La storia è nota: il 17 febbraio 2003 nelle strade di Milano andò in scena un pezzo della «guerra sporca» al terrorismo, con 23 agenti della Cia mobilitati per sequestrare l’ex Imam della Moschea di via Quaranta, Abu Omar. Trasportato poi nelle carceri egiziane, tra torture e minacce. L’ex Imam, padre di tre figli e già sotto indagine per un’inchiesta milanese sull’antiterrorismo (archiviato) ha riportato lesioni permanenti e ora, attraverso il suo avvocato di parte civile, chiede un risarcimento di 10 milioni.
Per l’accusa le responsabilità di Pollari e Mancini sono dimostrate sia dalle testimonianze dell’ex capocentro di Milano, D’Ambrosio, sia dai racconti dell’ex capo della Cia, Bob Seldon Lady, attualmente ricercato con un mandato di cattura internazionale e al tempo stesso l’unico davvero contrario alla «extraordinary rendition».
«Gli stessi imputati, che hanno agito in un quadro opaco e al di fuori delle istituzioni, si sono resi responsabili di crimini in violazione del diritto umanitario per i quali non sono ritenuti sufficienti nemmeno le coperture funzionali per la particolare gravità del reato.

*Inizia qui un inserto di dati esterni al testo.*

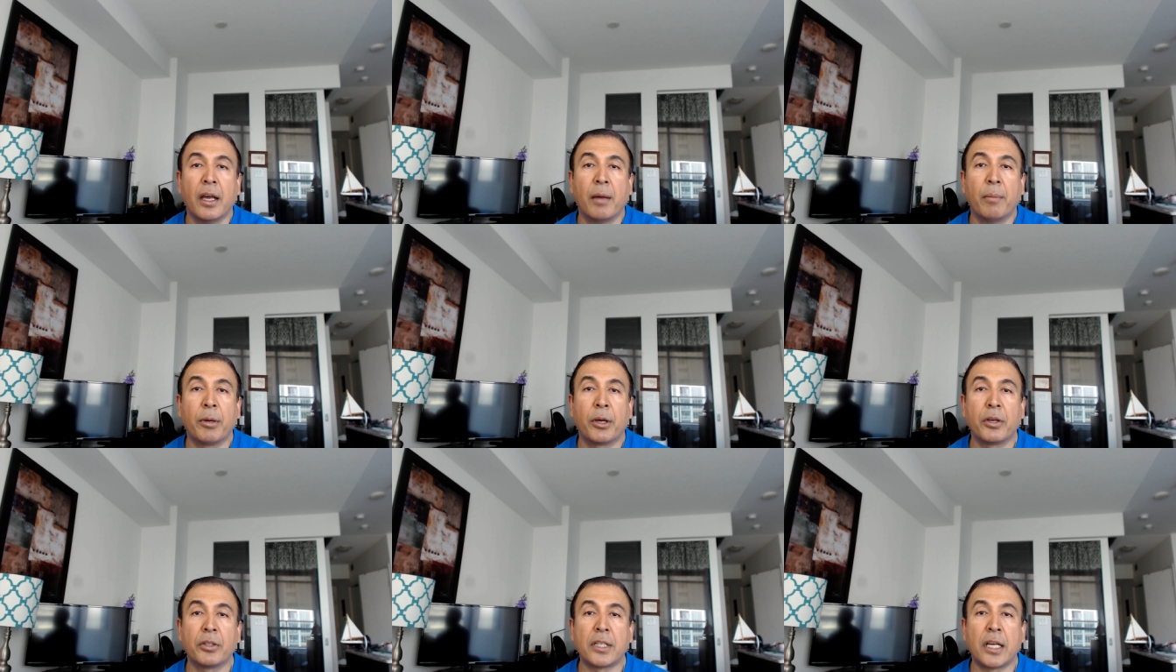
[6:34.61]

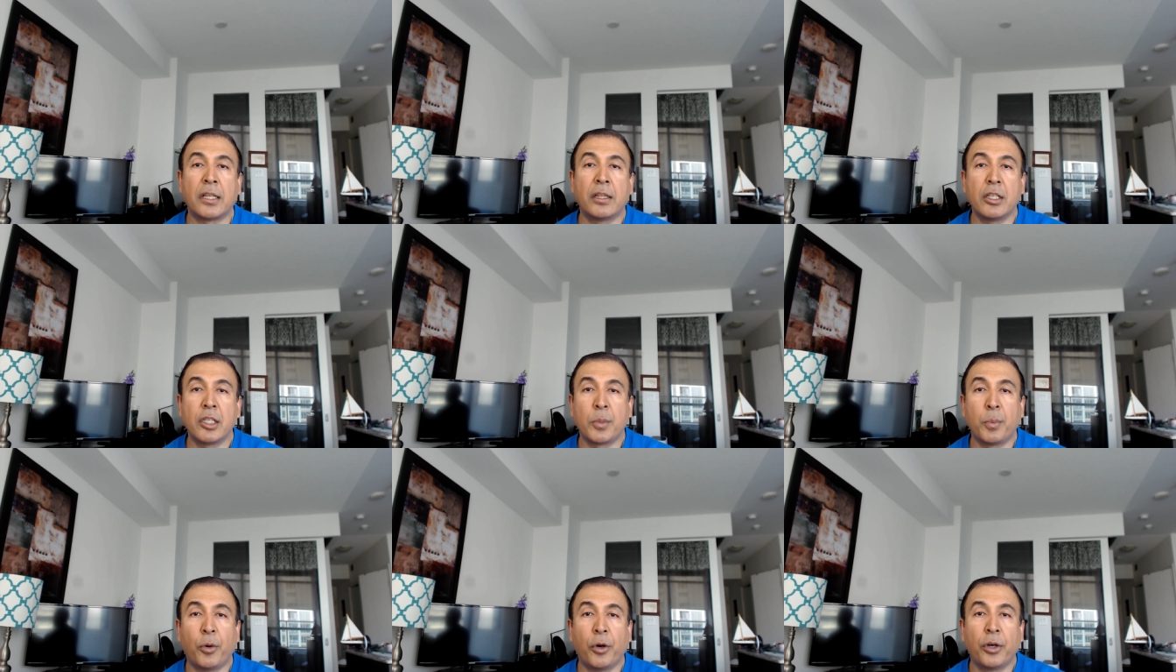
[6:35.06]
because at
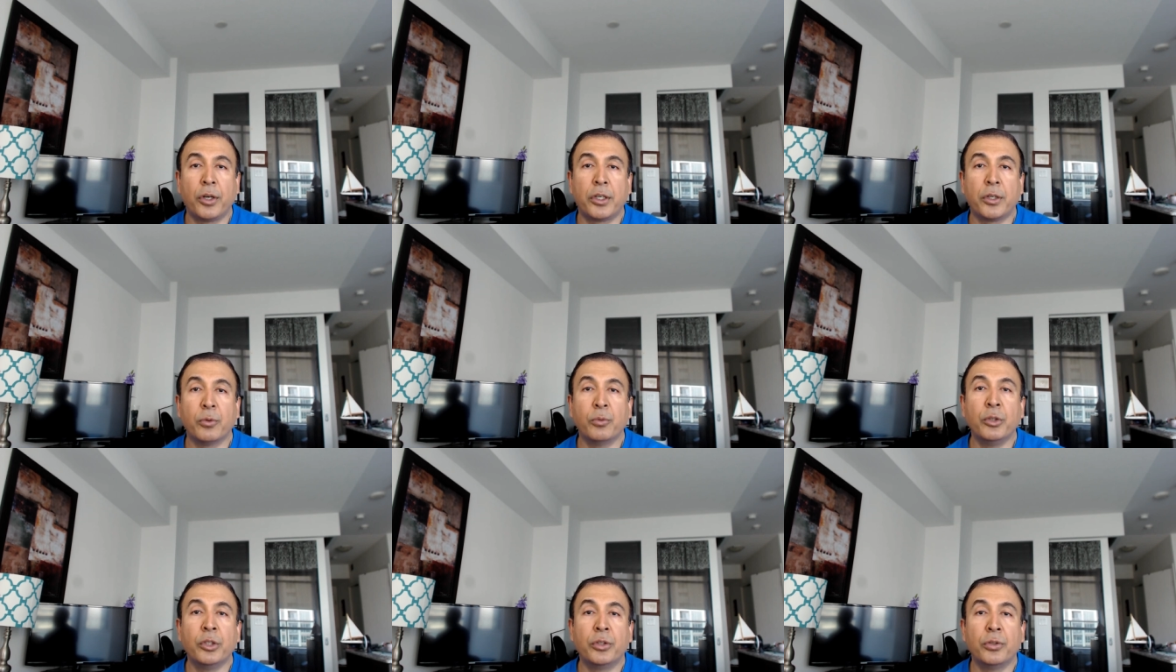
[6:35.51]
this
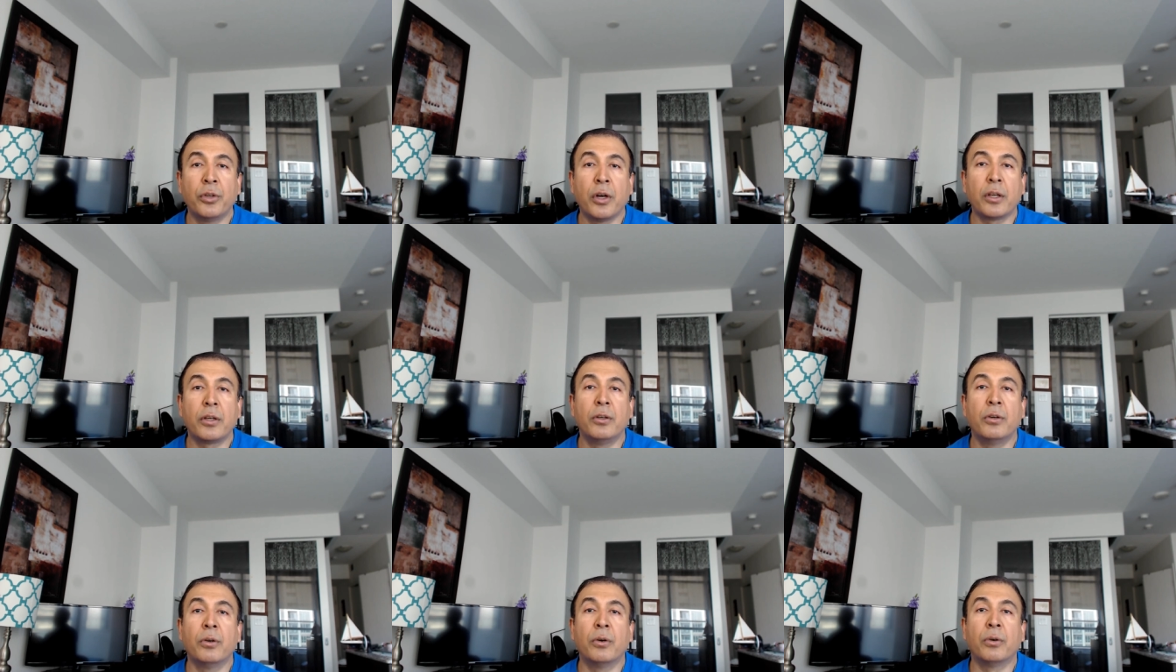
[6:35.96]
point we do
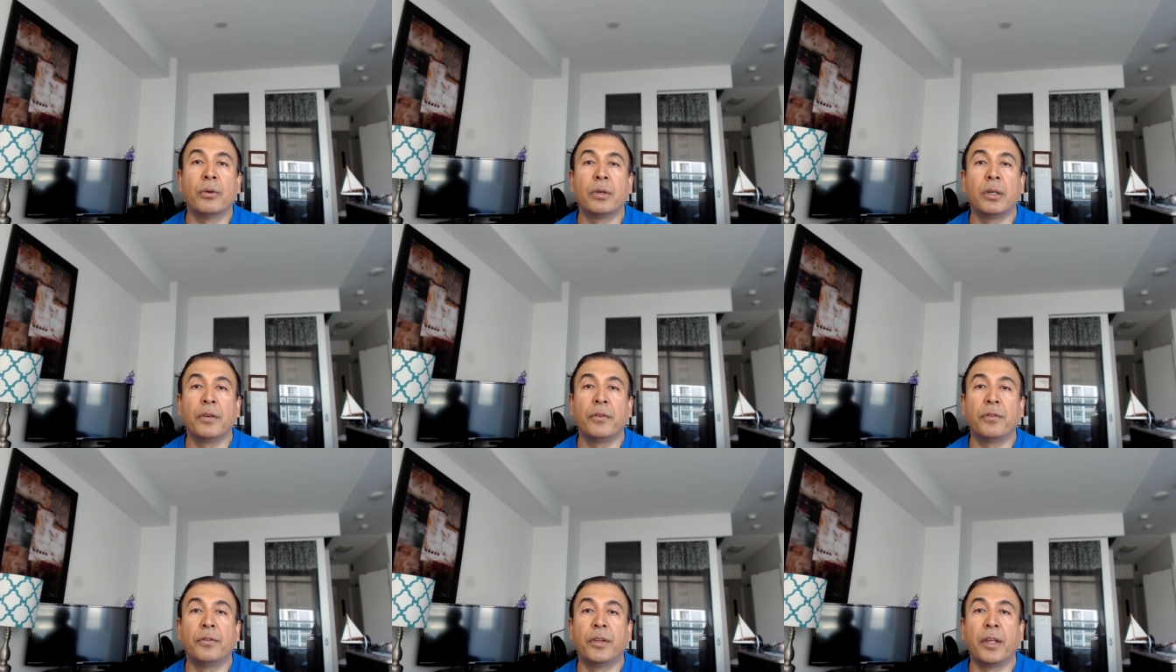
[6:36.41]
not know
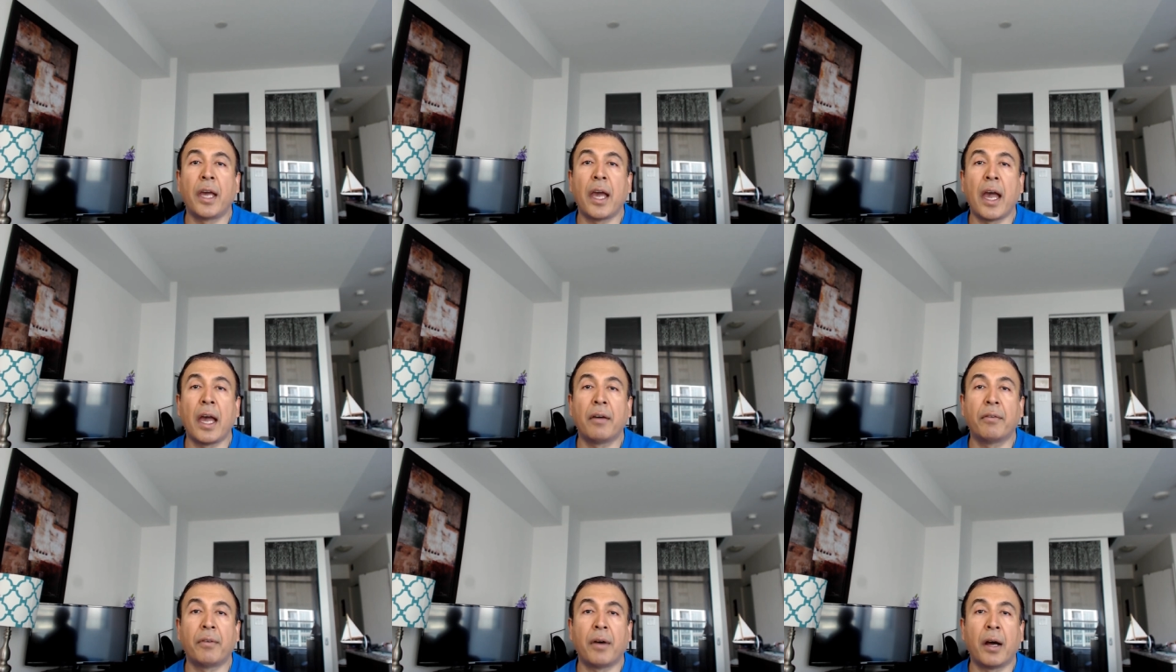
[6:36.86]
if they
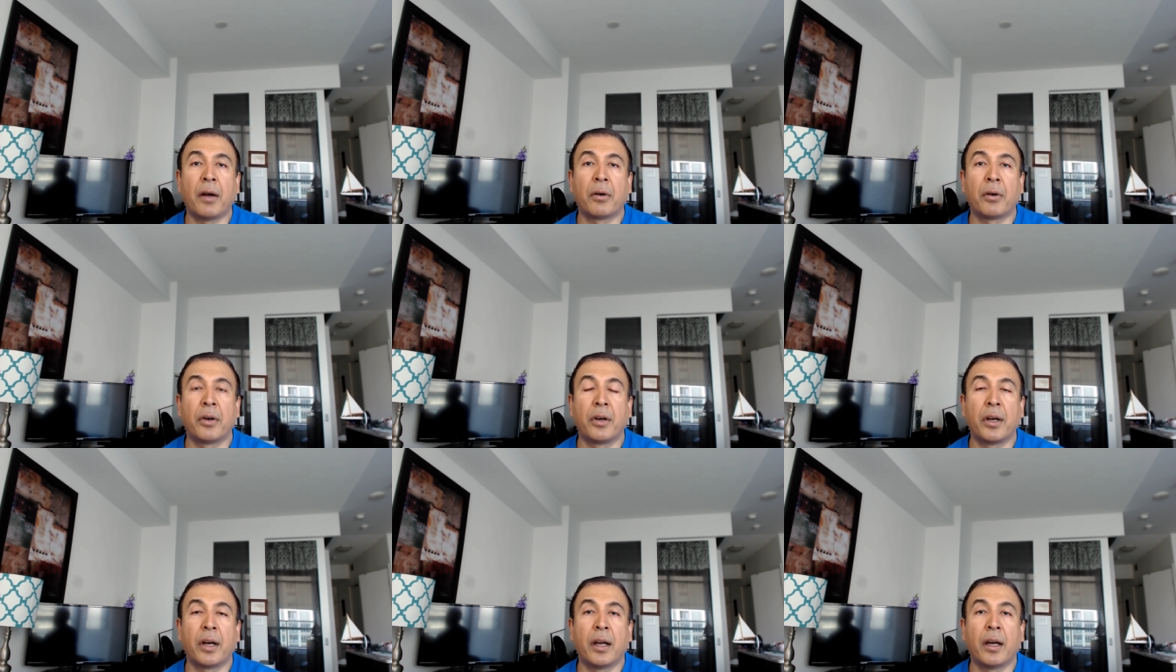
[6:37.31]
have
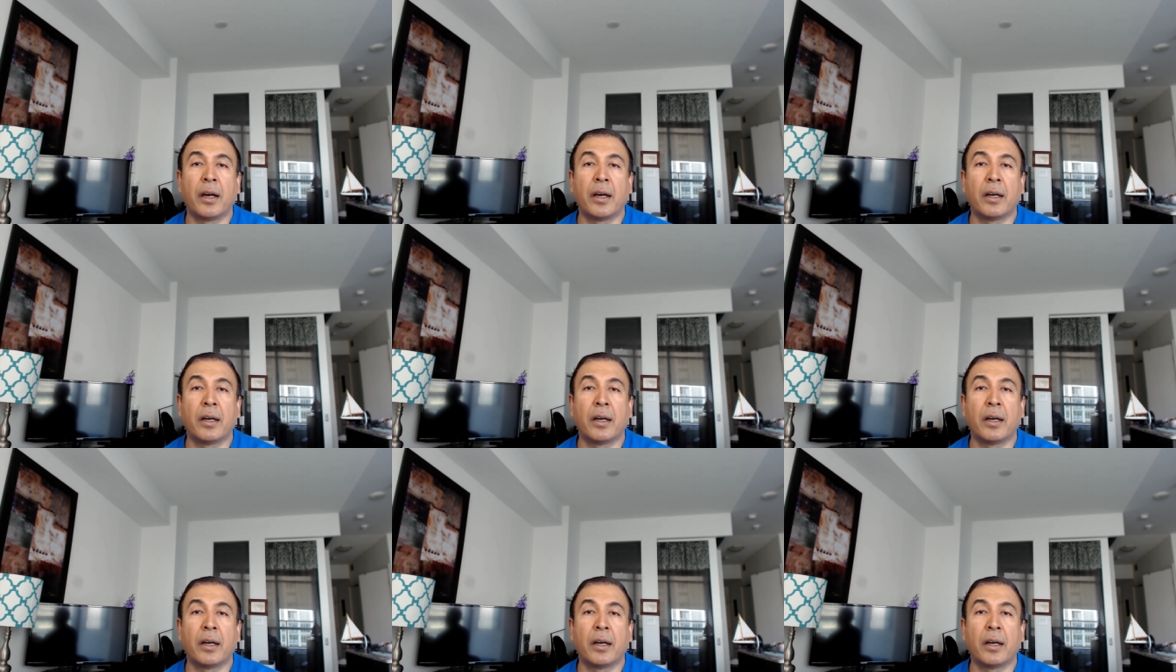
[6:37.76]
our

La partecipazione fu posta in essere a livello apicale da quegli uomini che dovrebbero essere presidio delle libertà democratiche e dei valori fondamentali della nostra Costituzione».
In mattinata Pollari e Mancini, avevano sostenuto la loro innocenza presentando una lettera del «Dis», il coordinamento dei servizi segreti, secondo la quale gli agenti «agirono anche a fini istituzionali» nell’ambito del sequestro Abu Omar. «Ho sempre avversato e respinto con forza ipotesi di sequestri in funzione antiterrorismo - aveva spiegato Pollari - In ogni caso, nel rispetto del segreto di Stato, ove taluno mi avesse anche ordinato di eseguire un’attività illecita, avrei disobbedito a tale ordine. Ma per mantenere il segreto di Stato, cui sono obbligato per legge, sopporto da oltre 7 anni un processo nel quale sono innocente». La sentenza è attesa settimana prossima.